I never personally paid much attention to microdata before.
However I am coding a CMS and so I have to look at it.

I am having trouble understanding why this isn't at least optionally applicable via an external file using CSS selectors.

For example, a web page could have

<link type="foo/xml" src="microdata.xml" />

microdata.xml then has rules to apply microdata information based upon CSS selectors in the document, similar to how XSL works.

That seems to make a lot more sense to me than creating new HTML attributes, and it is obvious enough of a concept that surely I can't be the first person to have thought of it.

All the examples I looked at of microdata could easily be done that way, and it has a lot of advantages:

A) You can use the same microdata.xml file for many pages, allowing it to be cached, reducing bandwidth.

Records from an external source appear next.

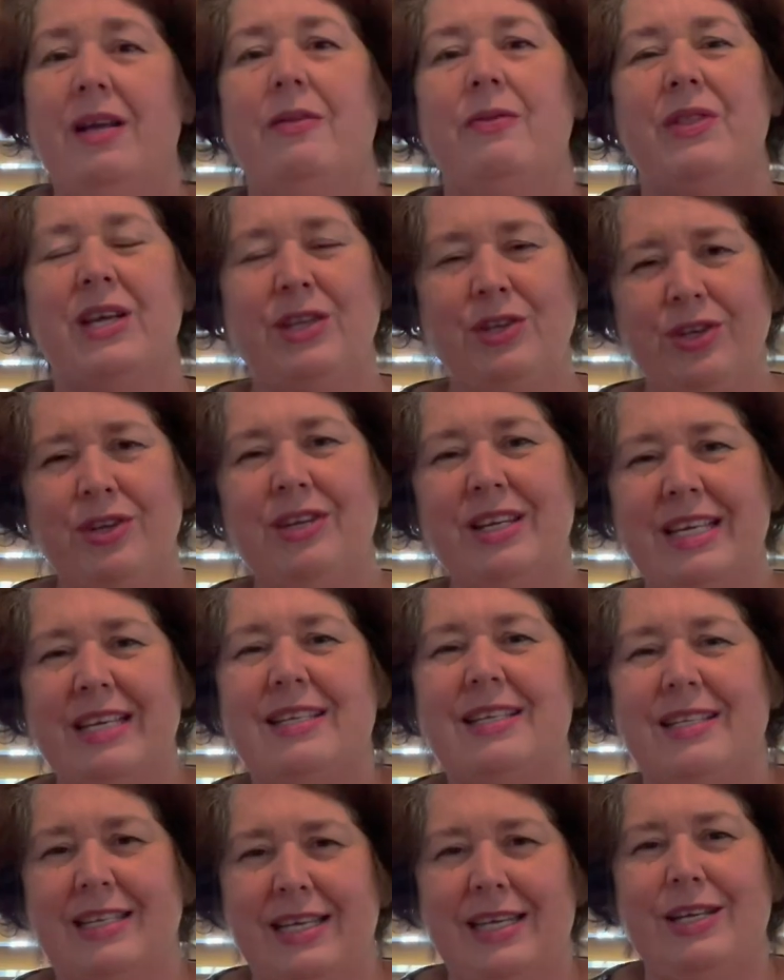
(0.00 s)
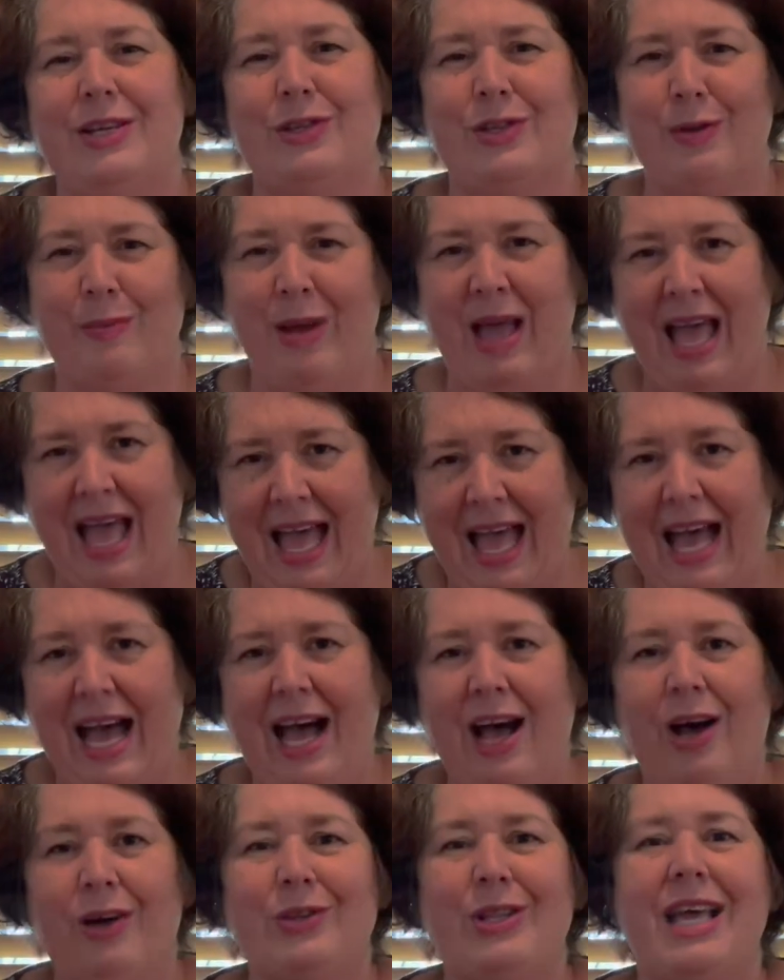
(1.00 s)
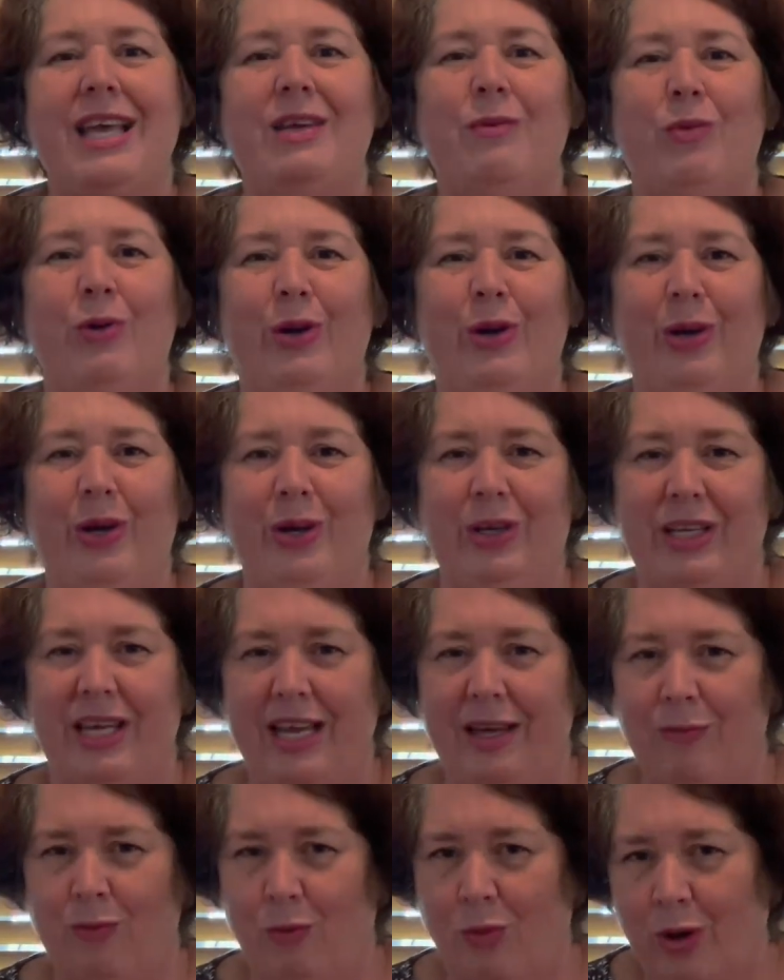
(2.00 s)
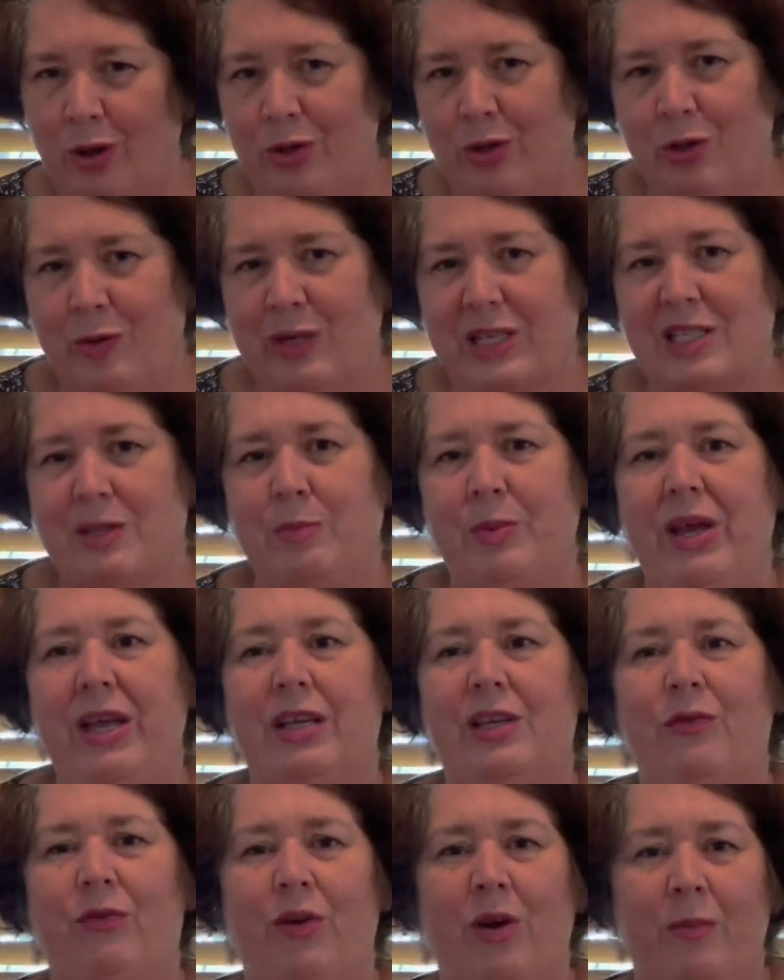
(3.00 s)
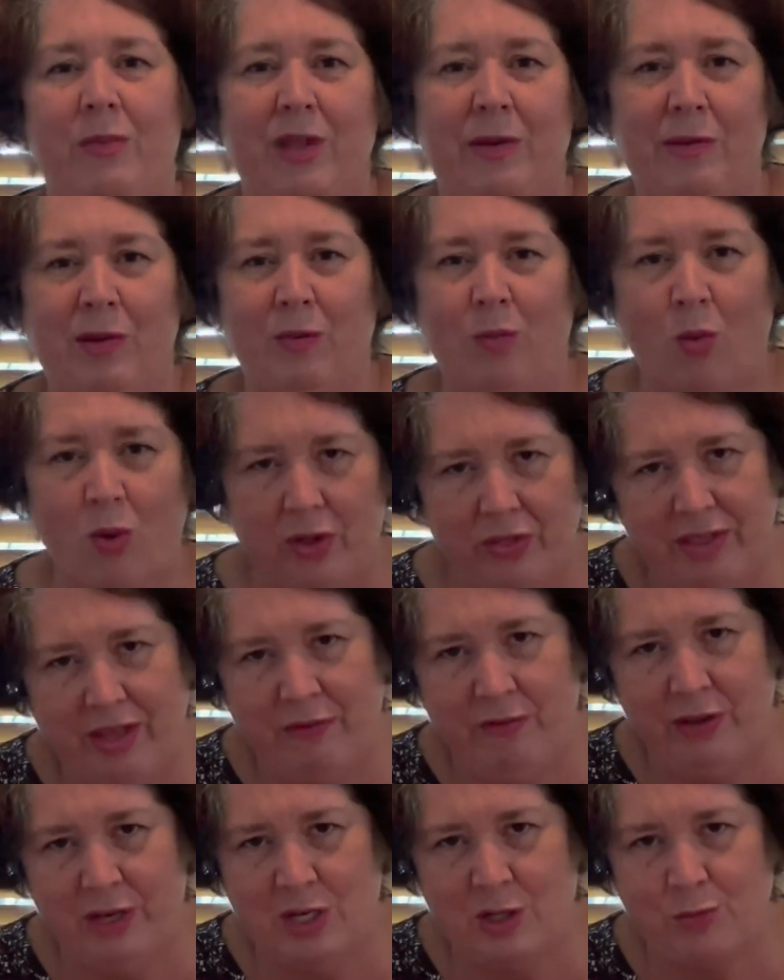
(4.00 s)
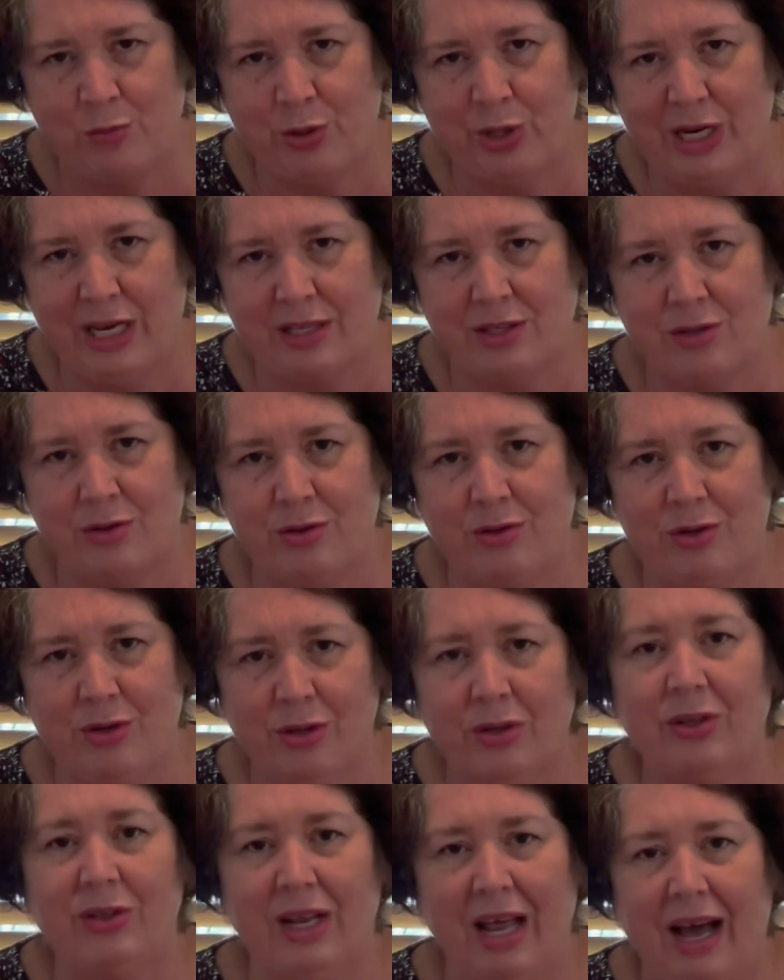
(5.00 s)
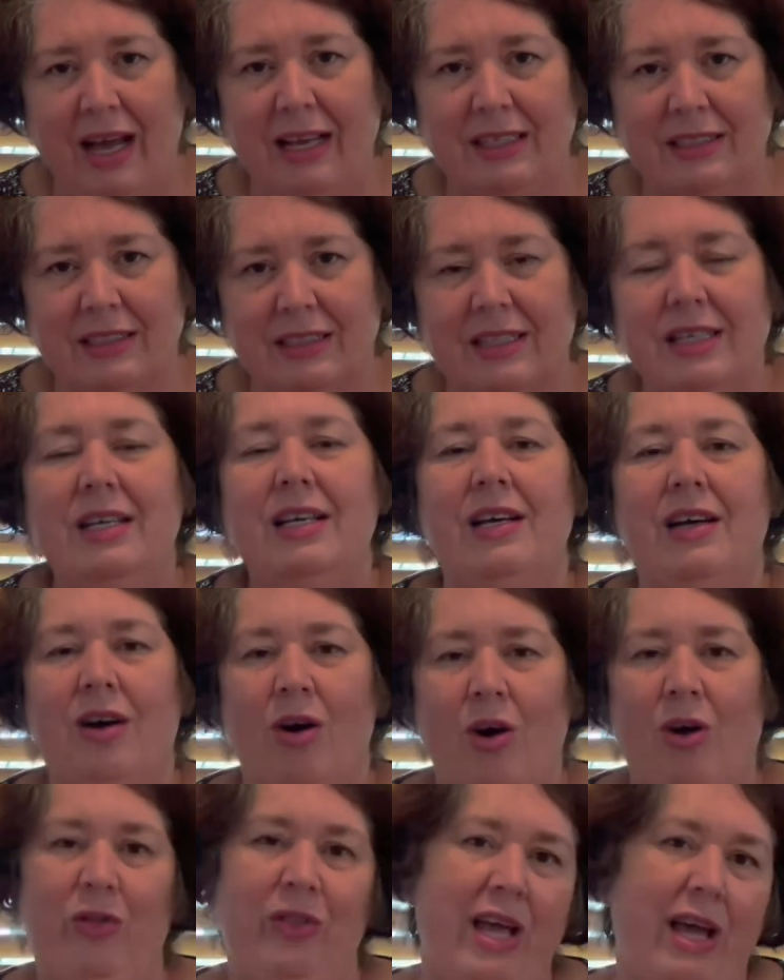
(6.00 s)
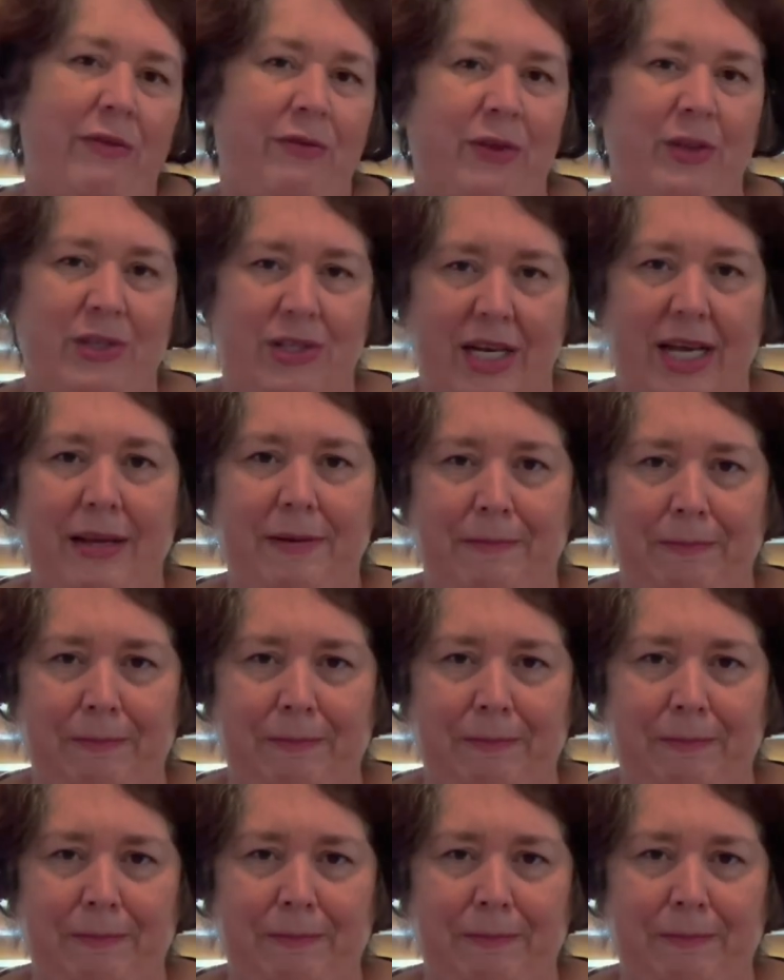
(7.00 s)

then you need to teach them how they work and what you expect from them and what their finished products would look like on that first day.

B) Many CMS systems store content separate from the template, and could have the microdata link tag added to the head node by the template when served, so the pages don't need to all be altered to make use of it.

C) It looks like microdata is mostly useful to bots and crawlers, but most traffic to a web site is not bots and crawlers, so why not have it as an external resource the few clients that want the info can grab.

D) Conceptually, it looks to me like it really is no different than CSS - it applies a style to content. A style for machines to better understand the content, not a visual style, but still a style - so why not use existing CSS selectors that already work well with XML tools?

E) It would allow the microdata to be applied to any type of XML document.

F) It would allow changing the schema(s) used in the future w/o needing to modify the content, making maintenance easier.

Is there a reason it has to be embedded in the HTML itself and is not available as an external file that can be referenced?

I tried to think of one and couldn't.

-=-

Thank you for your time, and I really hope that an update to microformats will allow them to be defined external via CSS selectors, because as far as I can tell, that is the right way to implement this type of thing. It should at least be an option.